Fig 1. Endogenous BST-2 expression levels have a very limited impact on LCMV propagation in vitro.

Fig 1

A. Cell surface expression of BST-2 in HeLa-TKD and HeLa-pLKO cells. Cells were fixed and analyzed by FACS using either a control antibody (Ab) or anti-BST-2 conjugated to PE. B. Growth kinetics of LCMV in HeLa-pLKO and HeLa–TKD cells. Cells were infected with LCMV (moi = 0.01). At 24 and 48 hrs p.i, virus titers in TCS were determined by plaque assay (n = 3; 2 independent experiments). C. Propagation of LCMV in HeLa-pLKO and HeLa-TKD cells. Cells were infected with LCMV (moi = 0.1). At 24 and 48 h p.i., cells were fixed with 4% PFA and after permeabilization stained with a MAb to LCMV NP, followed with a second antibody conjugated to FITC. Nuclei were stained with DAPI. Mock infected cells were used as control. D.Similar Z protein expression levels in HeLa-TKD and HeLa-pLKO cells at 16 h p.i.

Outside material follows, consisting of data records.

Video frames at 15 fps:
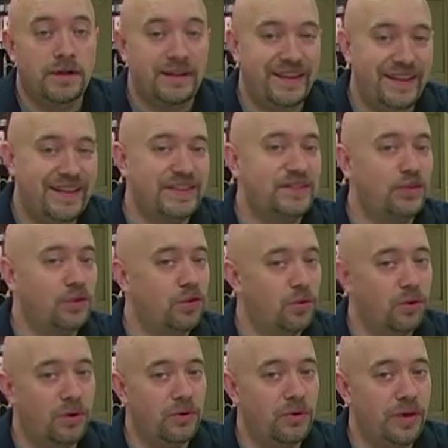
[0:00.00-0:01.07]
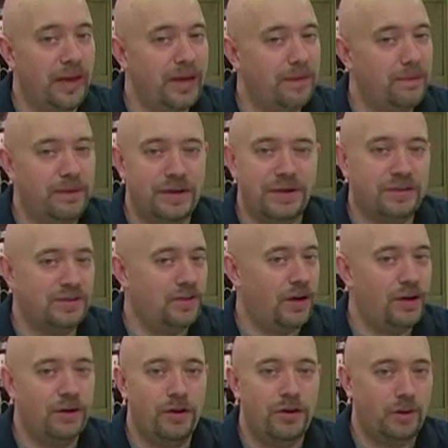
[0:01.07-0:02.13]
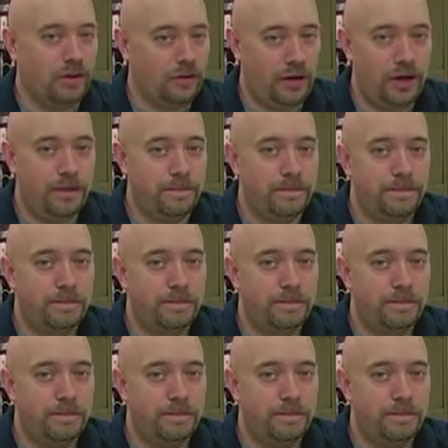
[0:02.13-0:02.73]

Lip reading: It's a Euro game, but it's not a Euro game.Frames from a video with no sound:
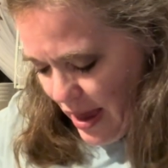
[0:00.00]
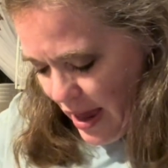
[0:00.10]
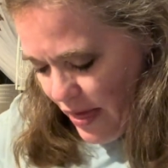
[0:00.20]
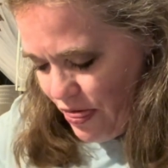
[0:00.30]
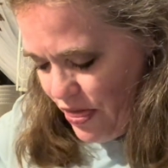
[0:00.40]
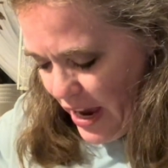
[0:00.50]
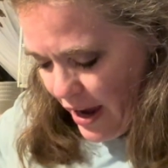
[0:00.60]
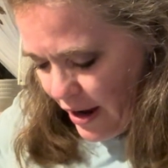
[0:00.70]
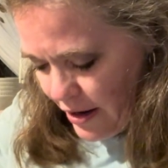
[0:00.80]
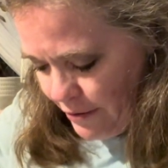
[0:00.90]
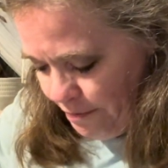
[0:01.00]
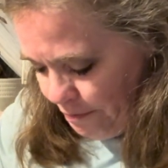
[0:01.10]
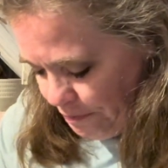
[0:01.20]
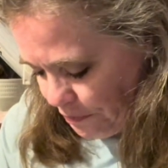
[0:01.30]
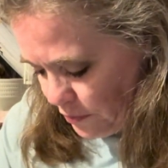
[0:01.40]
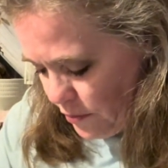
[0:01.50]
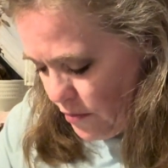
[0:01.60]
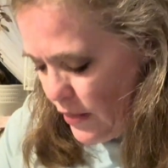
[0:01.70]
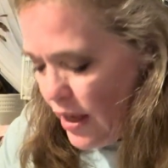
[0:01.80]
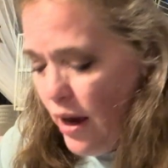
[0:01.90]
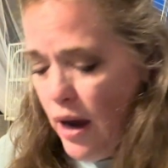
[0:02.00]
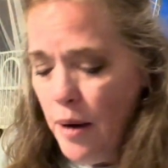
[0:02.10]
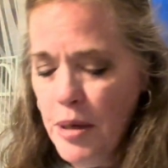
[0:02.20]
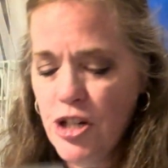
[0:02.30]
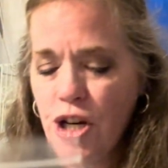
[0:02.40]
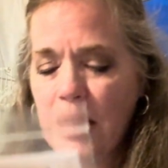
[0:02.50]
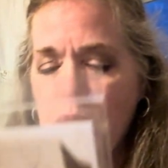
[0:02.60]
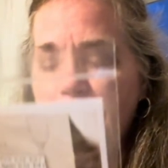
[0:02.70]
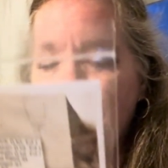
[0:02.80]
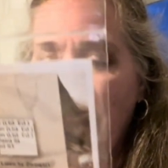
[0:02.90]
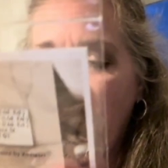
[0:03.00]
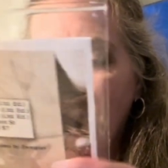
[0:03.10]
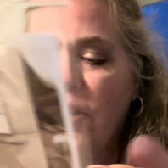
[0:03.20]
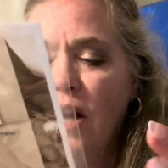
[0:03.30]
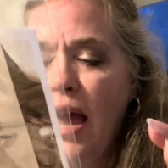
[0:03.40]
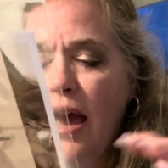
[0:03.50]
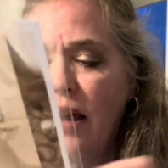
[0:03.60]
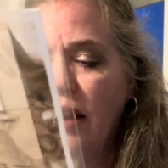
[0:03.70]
And then Shakespeare Peddler had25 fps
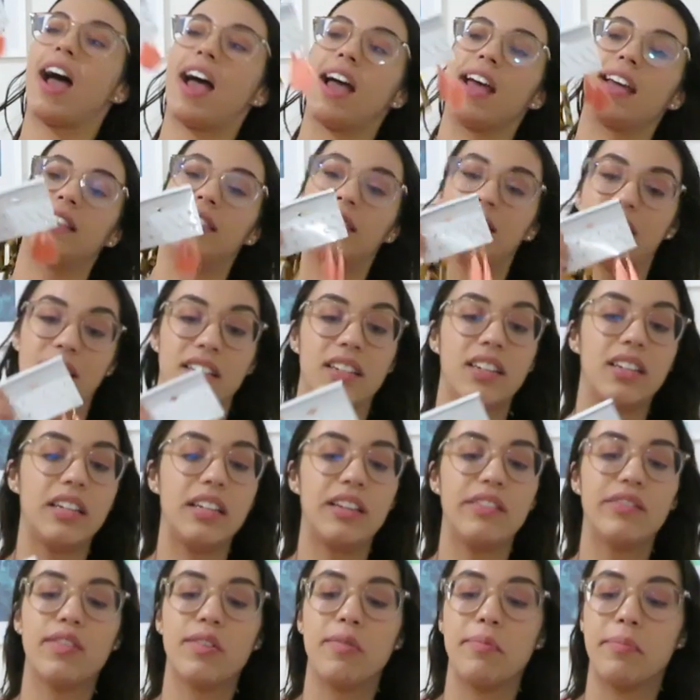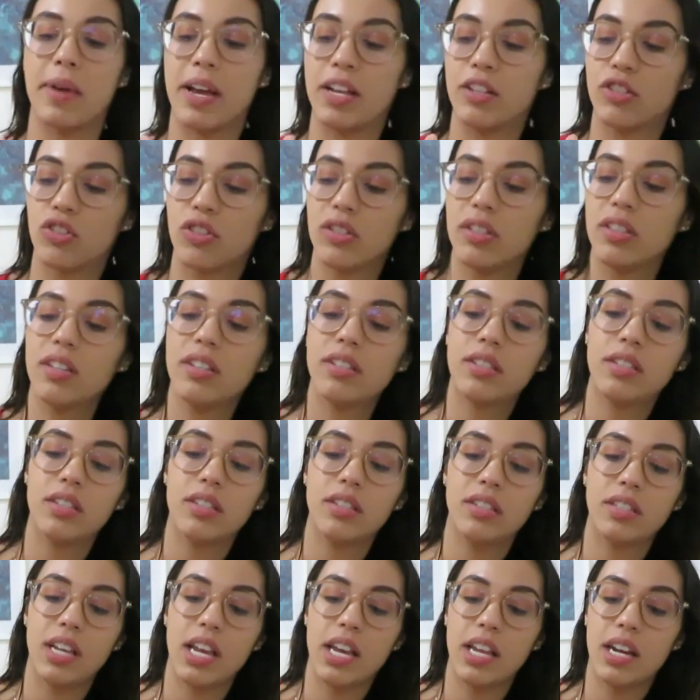I didn't even mention this
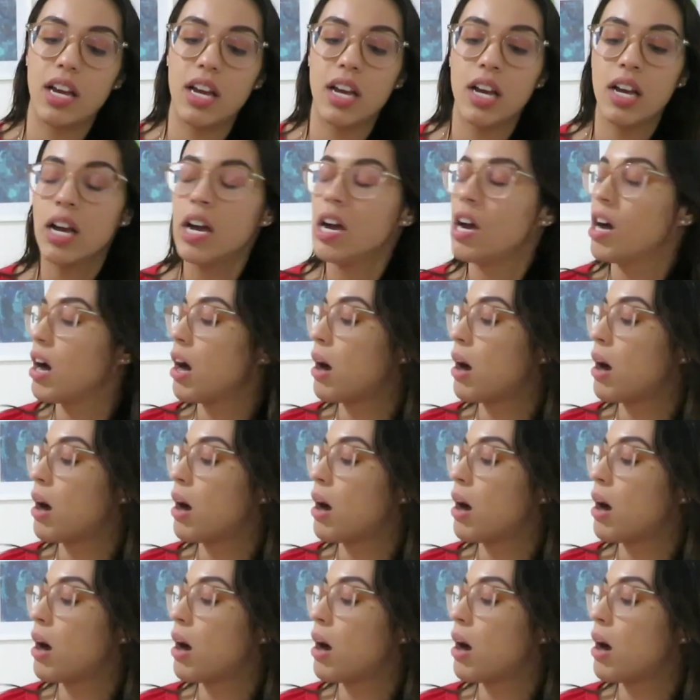to Santa,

Cells were infected (moi = 0.1) with rLCMV/Z-FLAG and at 16 h p.i. expression levels of Z protein determined by WB using a MAb to FLAG. Levels of actin were used as loading control. E-F. Production of virion particles by LCMV-infected HeLa-TKD and HeLa-pLKO cells. Cells were infected with rLCMV/Z-FLAG (moi = 0.1) and at 24 hrs p.i. virion particles present in TCS were recovered by ultracentrifugation, and cell lysates prepared. Levels of Z protein present in virion particle preps and cell lysates were determined by WB using an Ab to FLAG (E), and signals quantified with LAS3000 (Fuji Film) (F). The ratio of virus/cell Z protein levels in HeLa-pLKO was set to 1.0 (n = 3; 3 independent experiments). G. Growth kinetics of VSV in HeLa-pLKO and HeLa–TKD cells. Cells were infected with VSV (moi = 0.01). At 8, 18 and 24 h p.i, virus titers in TCS were determined by plaque assay (n = 3; 2 independent experiments). Data correspond to mean + SD. Asterisks (*) denote statistical significance (P < 0.05).